Rachel Warnos stands in front of a crowd pitching the concept she and her three friends have been brainstorming for a long time.
She is a cofounder of a new company called Adventure Sports North in East Jordan. Their goal is to launch a new race that spotlights the town’s natural beauty through a new event they’re calling R3.
“R3 stands for a run ride and River. Our idea is to create an adventure race triathlon where participants will run and they'll bike around the area and then we want to capitalize on the fact that East Jordan has this amazing pristine resource which is the Jordan River. So instead of a traditional swim like you'd see in some triathlons our participants are going to paddle down the Jordan River. So they finish their race in Downtown East Jordan,” said Warnos.
The cofounders believe there’s demand for these kind of events, and they want to meet the demand with more options that feature their community.
“We've seen other events like the M 22 challenge for example. They sold out 900 slots in three minutes. So people are interested in this kind of new type of adventure sports,” Warnos said.
But to help get their race off the ground, Warnos decided to stand on a stage and pitch the idea in front of a panel of judges, and a crowd of over 200 people.
Throughout Michigan, entrepreneurs are entering into pitch-night competitions. The competitions are hosted by local businesses or economic development organizations. They’re one way for towns like East Jordan to discover new business ideas.
When she and her business partner heard about the Green Light competition in East Jordan, they started brainstorming. The pitch night competition has 15 thousand dollars up for grab. 10 ten thousand is the grand prize. 11 businesses qualified to compete in the competition’s third year.
These pitch nights are just one creative solution that towns and cities around Michigan are using to promote new businesses.
“Entrepreneurship is changing. As an entrepreneur you can’t walk into the bank anymore and ask for a large loan without any credit or collateral. These types of competitions are a new wave of thinking or funding to get the capital needed to start a business,” said Clif Porter, one of the organizers of Green Light East Jordan.
“We’ve seen the whole gambit of entrepreneurs apply. Teachers in our local community, farmers who have value added and new business off-shoots. We’ve had folks that had no idea what to do with their business or their idea, and applied knowing that if they got the seed money, they could kind of figure it out.”
And even if they can’t secure the top spot, Porter said the connections made at these events can be just as valuable.
“So even if you’re looking to open up a small shop. You might come across a local investor who says I’ve always wanted this in my town, and I don’t need the largest return in the world, but I want this capital to go to good use,” he said.
Green Light East Jordan is just the first one of a number of pitch nights in northern Michigan.
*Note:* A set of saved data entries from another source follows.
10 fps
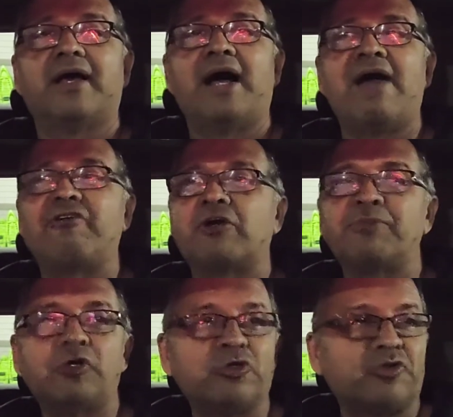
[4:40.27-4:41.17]
I have a
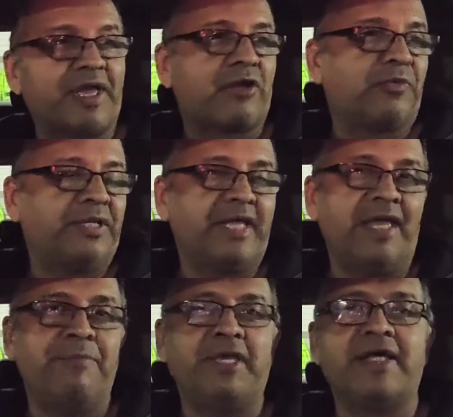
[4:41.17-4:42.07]
computer that can read the
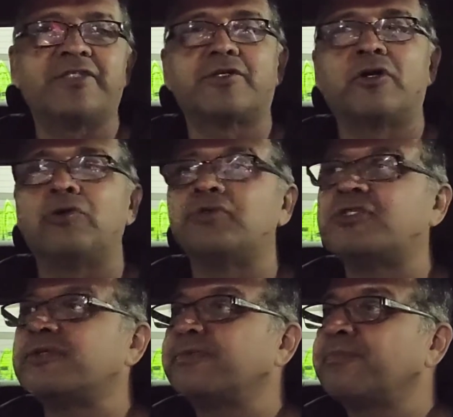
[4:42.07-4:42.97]
ABS codes,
Cheboygan will host Invest Cheboygan on November 1. And what organizers dubbed the “Grand Event” will take place at North Central Michigan College in Petoskey on November 14. Plans are in the works to start new pitch competitions in Emmet and Antrim Counties.
Warnos has already seen a number of the pitches during a coaching session held before the event.
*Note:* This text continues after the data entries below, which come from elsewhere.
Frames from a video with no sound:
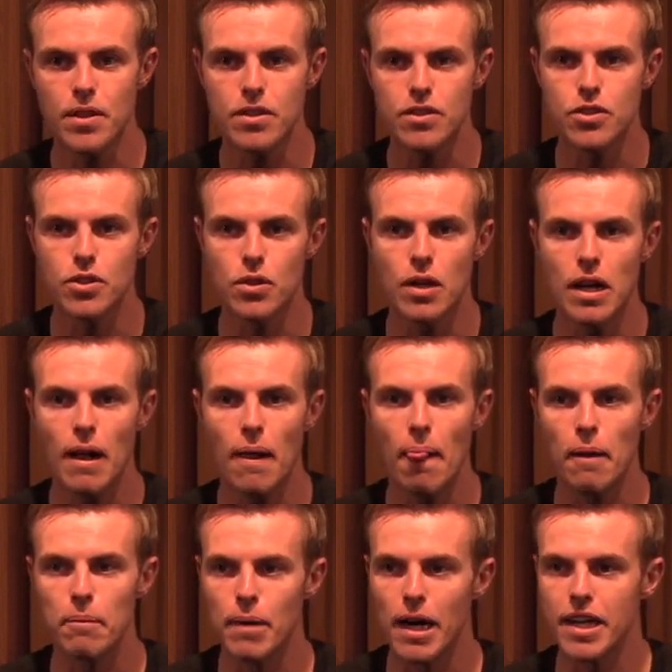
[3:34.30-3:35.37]
So
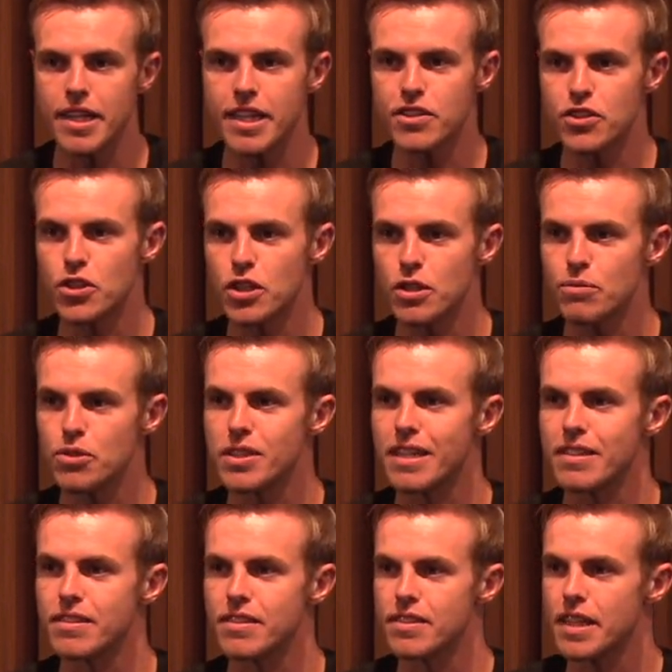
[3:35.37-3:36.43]
body and
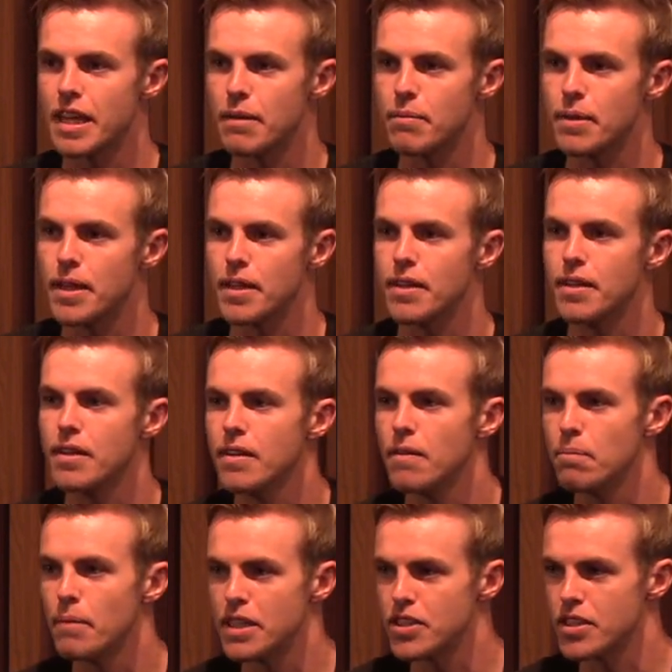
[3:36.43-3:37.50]
circumstances can be
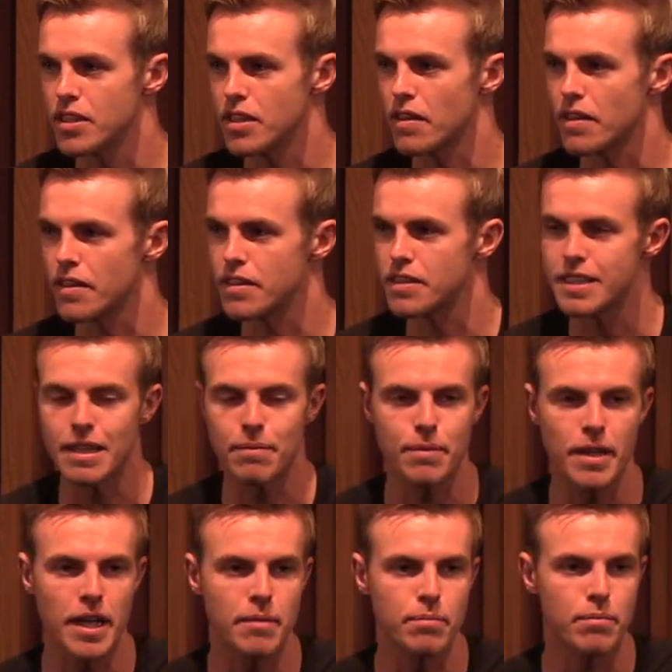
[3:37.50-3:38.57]
mentioned under the same
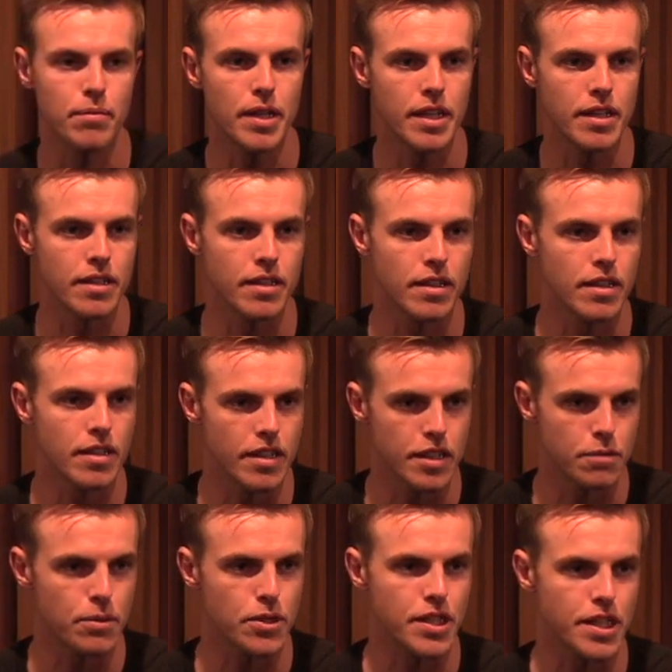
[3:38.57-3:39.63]
name in this
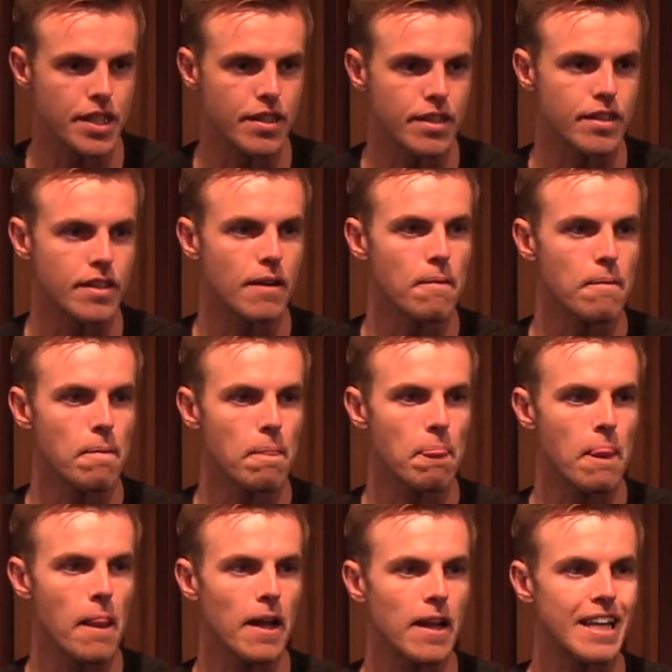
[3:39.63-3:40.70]
particular
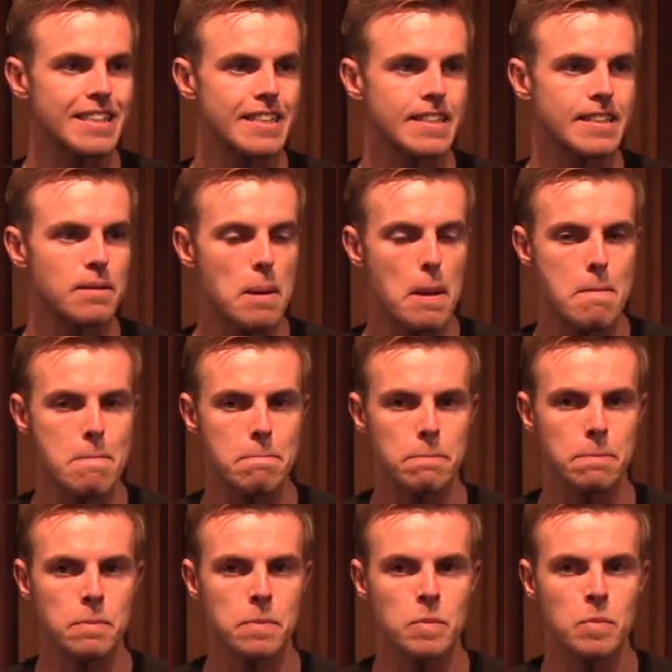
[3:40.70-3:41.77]
lesson.
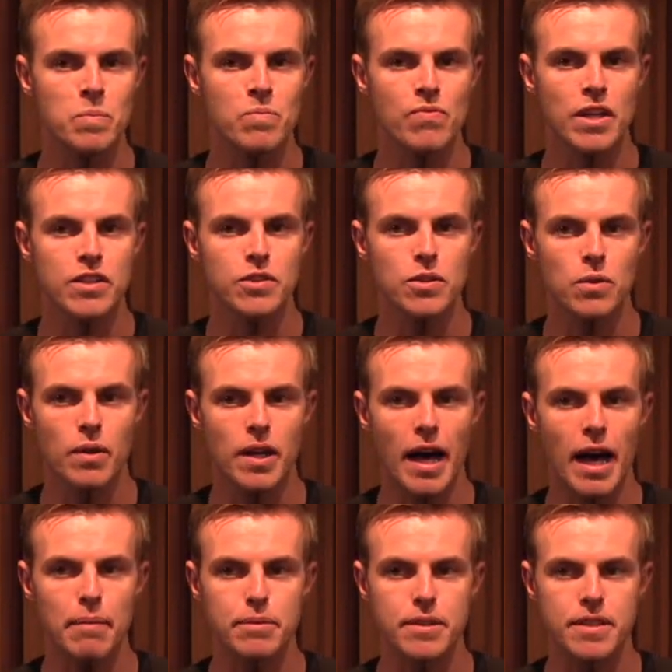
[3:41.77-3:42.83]
So what
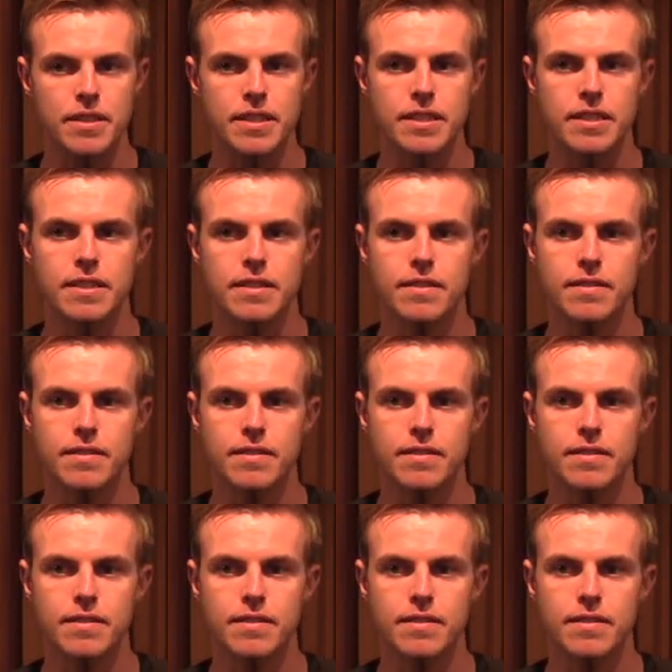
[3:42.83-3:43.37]
happens is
There’s South Farm Market, which hopes to open a delicatessen that sells local gourmet foods in East Jordan. And CK Innovate, a company that assists small non-profits. A possible boat and brewery fusion called Hops-n-Props was also featured.
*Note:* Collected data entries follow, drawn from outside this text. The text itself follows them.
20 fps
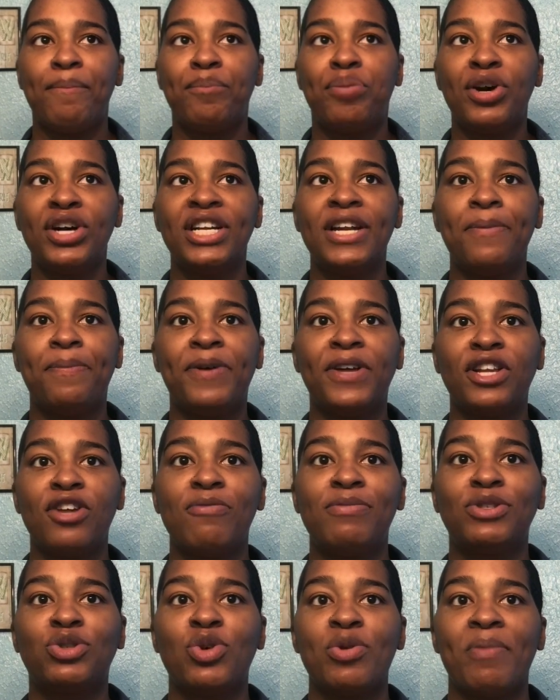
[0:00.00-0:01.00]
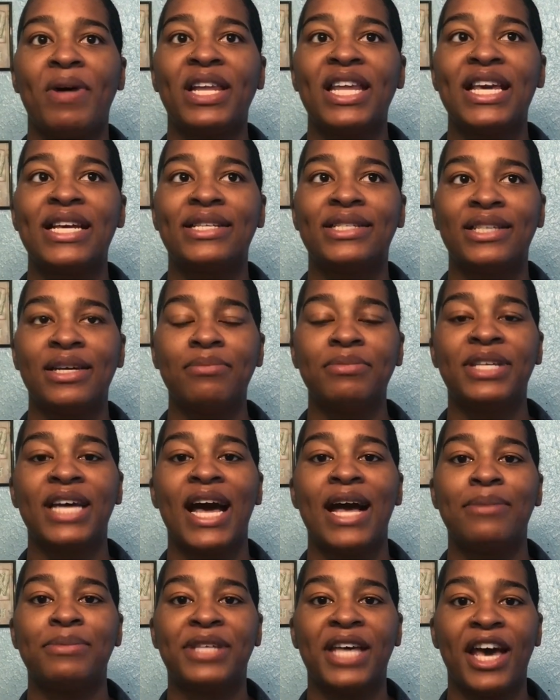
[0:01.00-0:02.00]
putting a pillow between my legs
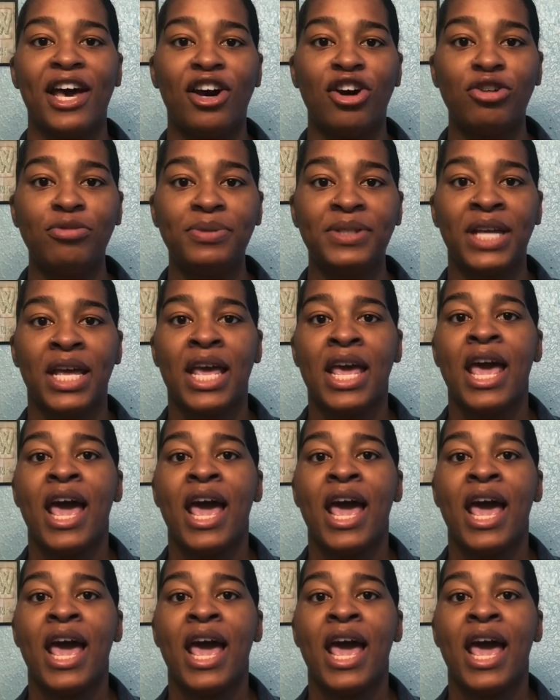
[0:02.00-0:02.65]
sometimes helps.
And surprisingly, she’s excited about a lot of the different potential businesses.
“I think a lot of these businesses are fantastic. I would be excited about seeing any one of them be successful,” Warnos said. “And I think it's amazing to have this cash prize that inspires people to go out there and say hey this is what I've always wanted to do. I might not have the money to do it but this is what I want to do. This is what I could bring to the community.”
For Warnos, their goal to bring an adventure race to their community is more valuable than the victory itself.
“It's not about how much money we can make. It's about doing something fun and bringing something really cool to the community something that we already feel passionate about, that we like and you know our friends will come and participate. And I think it'll be a great asset to the community and bring people to town and just be an overall fun event,” she said.
Warnos and her team may not have walked away with the grand prize, but they did take home third place. For a new venture, that’s a pretty good showing.
With $1,000 cash, and a little time, they might kick off their first inaugural race, with paddleboards and kayaks flying down the Jordan River.